In entrambi i casi aveva scatenato un applauso globale e la simpatia trasversale, ma si era ancora lontani anni luce dalle crisi che dovevano affrontare le sue colleghe un po’ in ogni parte del mondo: attempate signore o giovani madri che fossero.

E così quando, poche ore dopo che Tarrant aveva seminato morte e terrore in due moschee di Christchurch, è comparsa in tv per rassicurare i neozelandesi, è apparsa per quello che era e non per come il mondo voleva continuare a immaginarla. Via l’immagine di giovane – ha 38 anni – leader laburista di un Paese in cui è facile dirsi progressista quando un immigrato deve attraversare migliaia di chilometri di Oceano e farsi precedere da un consistente deposito in banca, e via l’immagine di madre/lavoratrice.

Capelli legati, viso tirato e sobrio tailleur nero, la Ardern si è presentata in diretta per spiegare come stavano le cose, senza nascondere nulla, anche perché nulla poteva essere nascosto, dato che era stato trasmesso in diretta social. Ma non ha nascosto nemmeno il fatto che Tarrant, nove minuti prima dell’inizio del massacro, le aveva mandato via mail il suo delirante manifesto. Troppo poco margine e poche informazioni (il killer non diceva dove avrebbe colpito) per poter fare altro che informare i servizi di sicurezza, entro due minuti dal click su quello strano messaggio.

Ora che l’Isis ha annunciato vendetta, tutti gli sguardi sono su di lei, chiamata a essere ancora più autorevole di quanto non sia stata finora, a essere esempio per un Occidente spesso vittima ma questa volta carnefice in casa propria.
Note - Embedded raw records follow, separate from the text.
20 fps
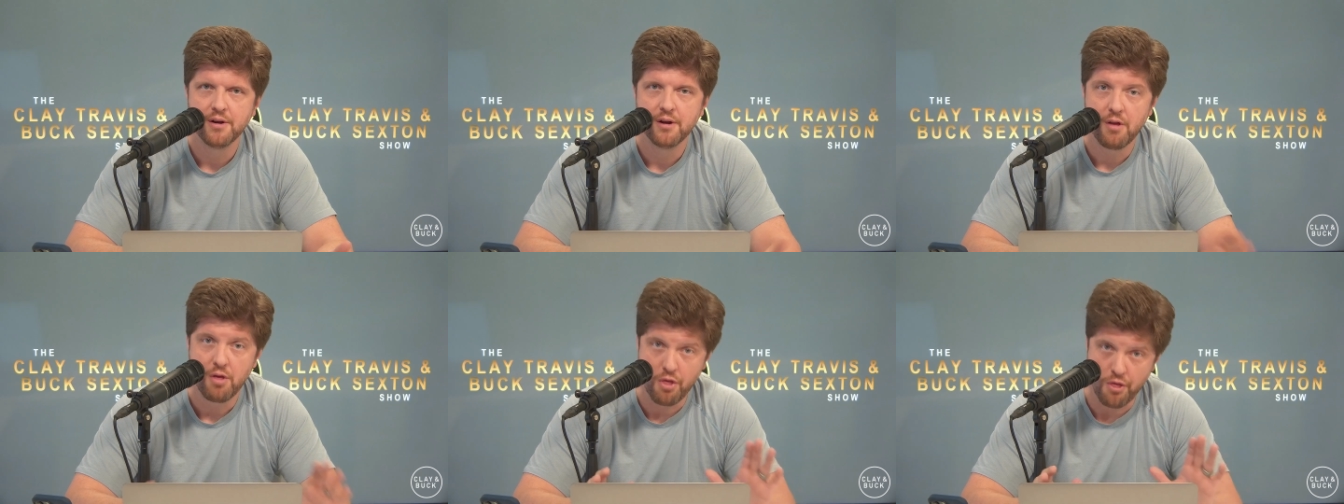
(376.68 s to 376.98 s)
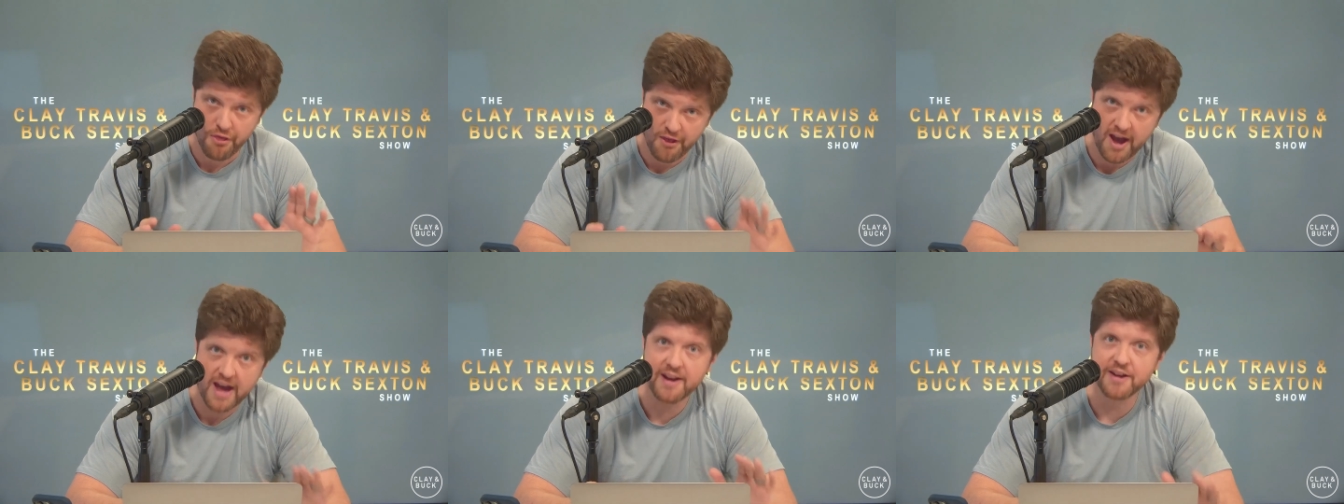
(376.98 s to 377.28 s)

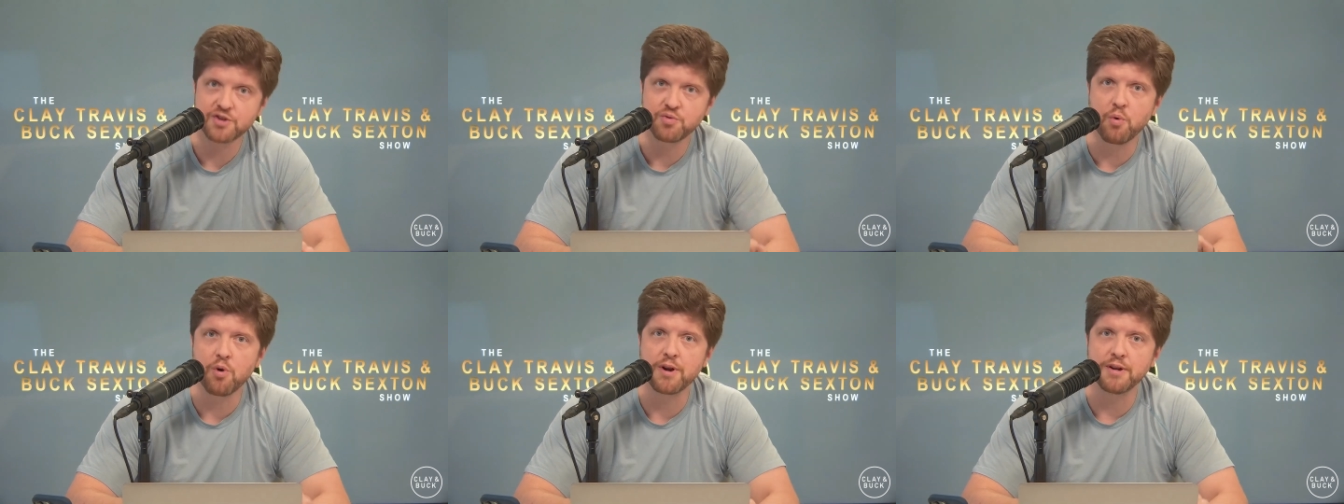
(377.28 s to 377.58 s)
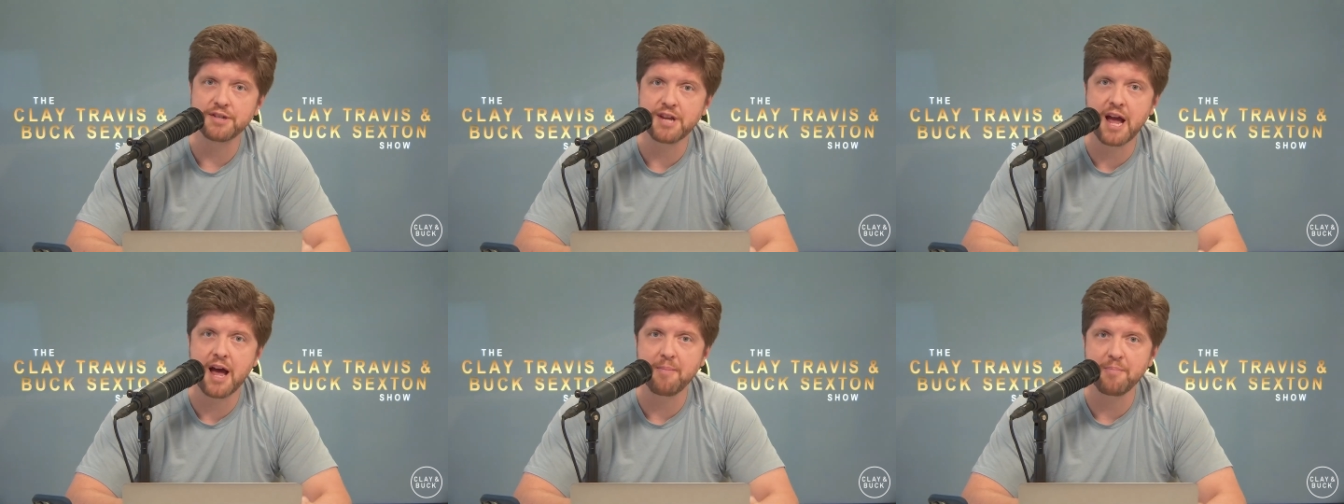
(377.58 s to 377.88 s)
That is what
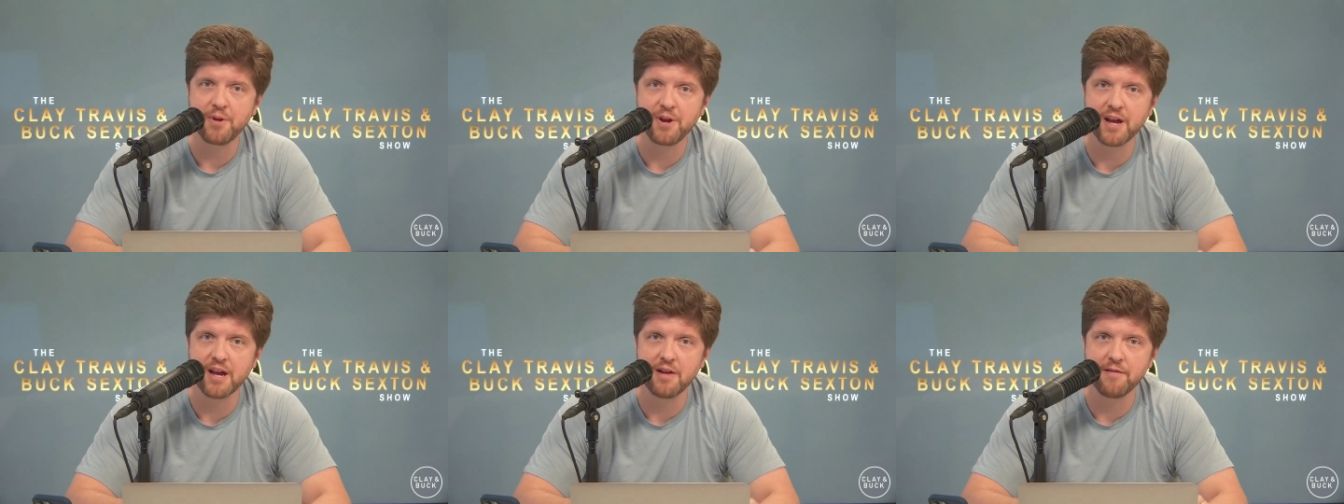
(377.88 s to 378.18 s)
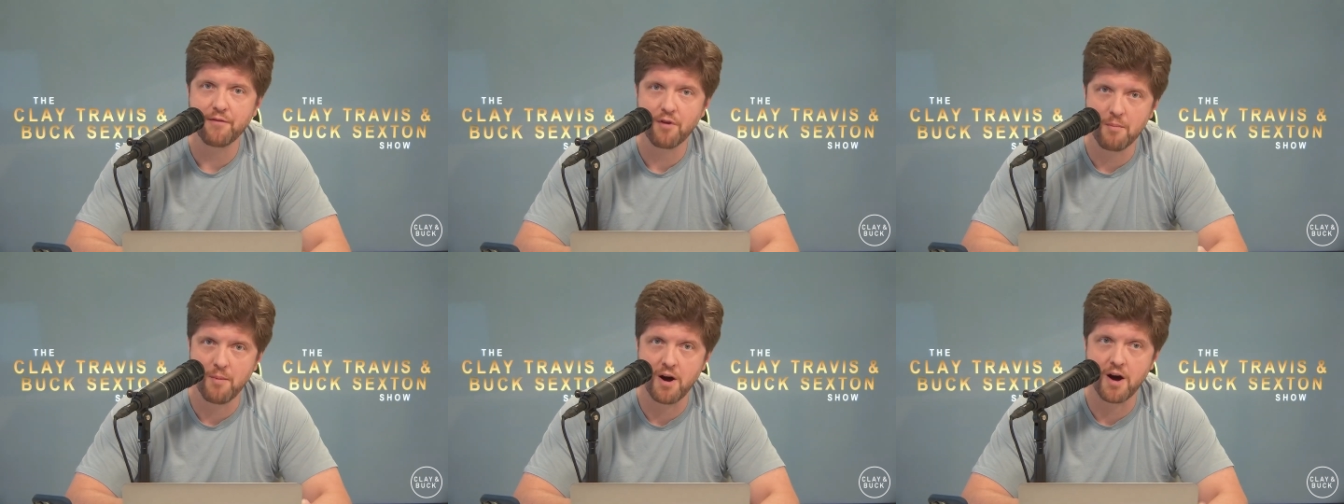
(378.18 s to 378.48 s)
is happening in
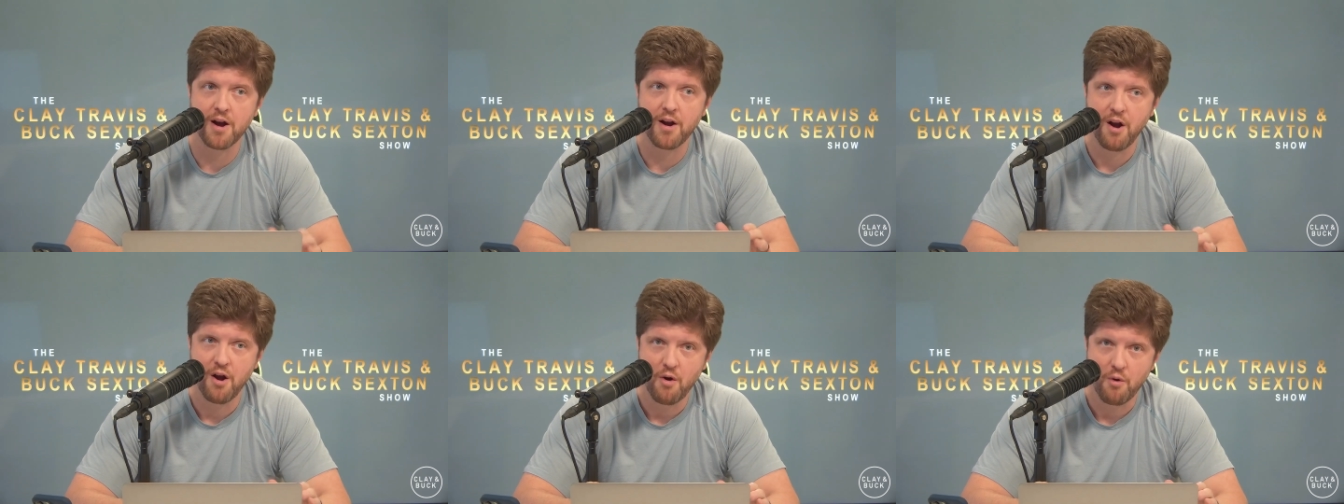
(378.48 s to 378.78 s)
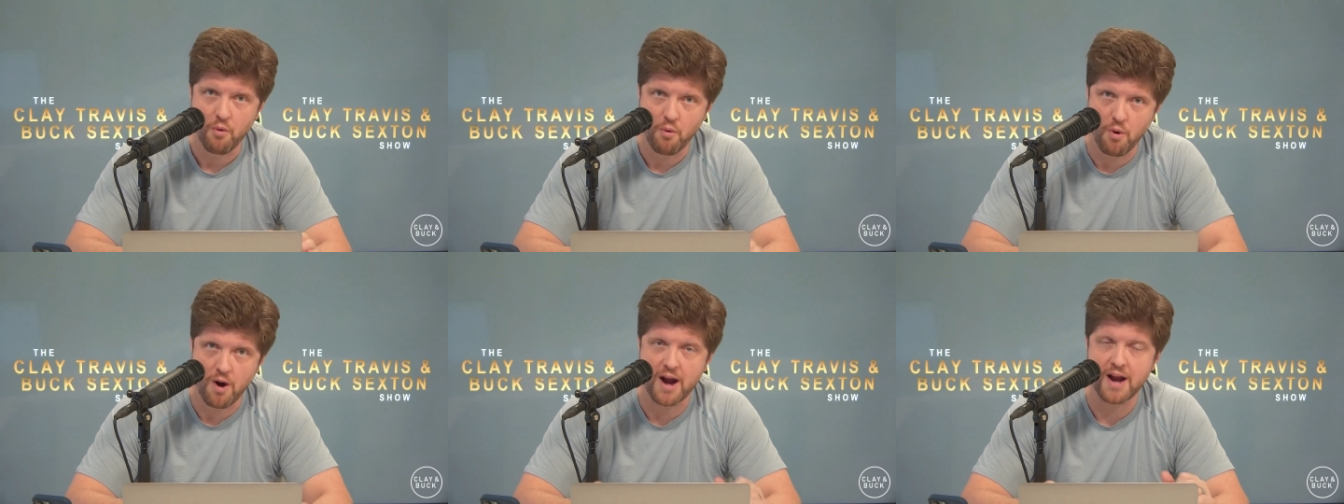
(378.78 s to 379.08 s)
Vermont
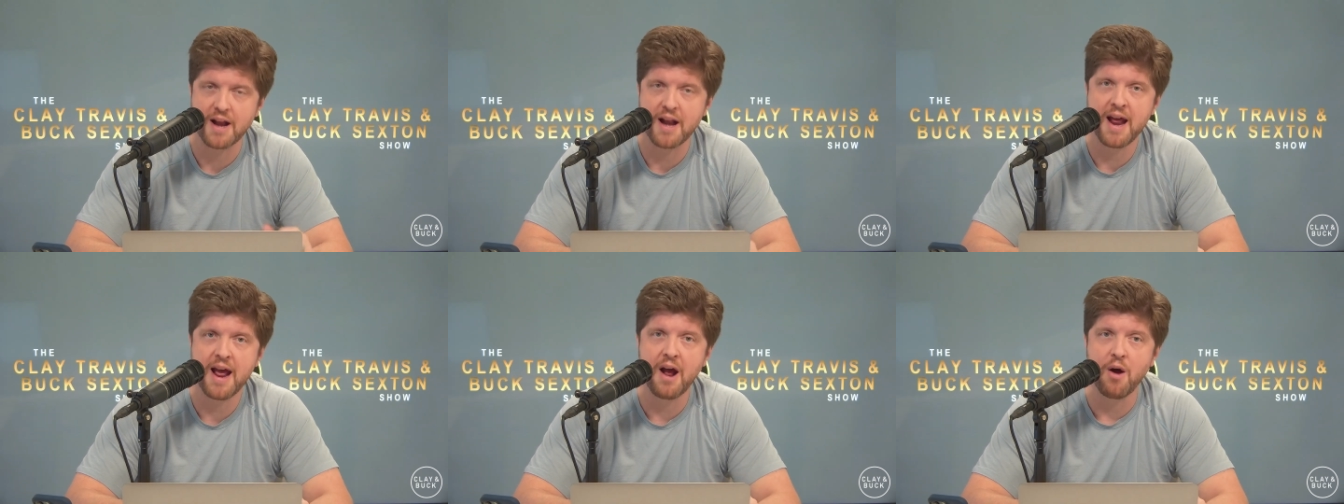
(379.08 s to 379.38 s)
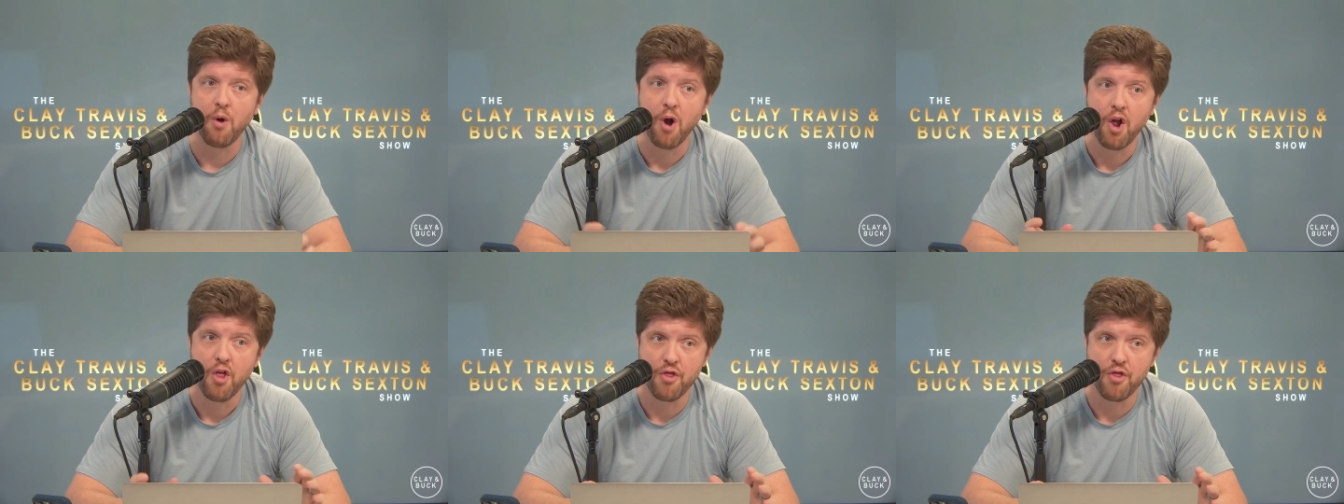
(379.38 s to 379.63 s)
right now.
E l’essersi mostrata con il capo coperto in segno di rispetto per le vittime è stato un passo più significativo dei roboanti proclami degli islamofobi come il senatore australiano (sì, ancora un australiano, ci sarà una ragione se i neozelandesi non li hanno in simpatia) che si è pure preso un uovo in testa.  

Ma da dove viene Jacinda Kate Laurell Ardern? Nata nel 1980 ad Hamilton nel nord della Nuova Zelanda, si  laurea nel 2001 ed entra nel team dei consulenti britannici per Tony Blair. Conquista sia il Partito Laburista neozelandese, sia il suo elettorato, ricostruisce MarieClaire,  riportando in alto i consensi della sinistra. Nel 2008, a 28 anni, diventa presidente dell’Unione internazionale dei giovani socialisti e parlamentare, incarico mantenuto per 10 anni durante i quali lavora per comprendere le necessità del Paese e del partito, superando anni e anni di dibattiti focalizzati sulla paura che hanno reso l’elettorato ipersensibile e rigido.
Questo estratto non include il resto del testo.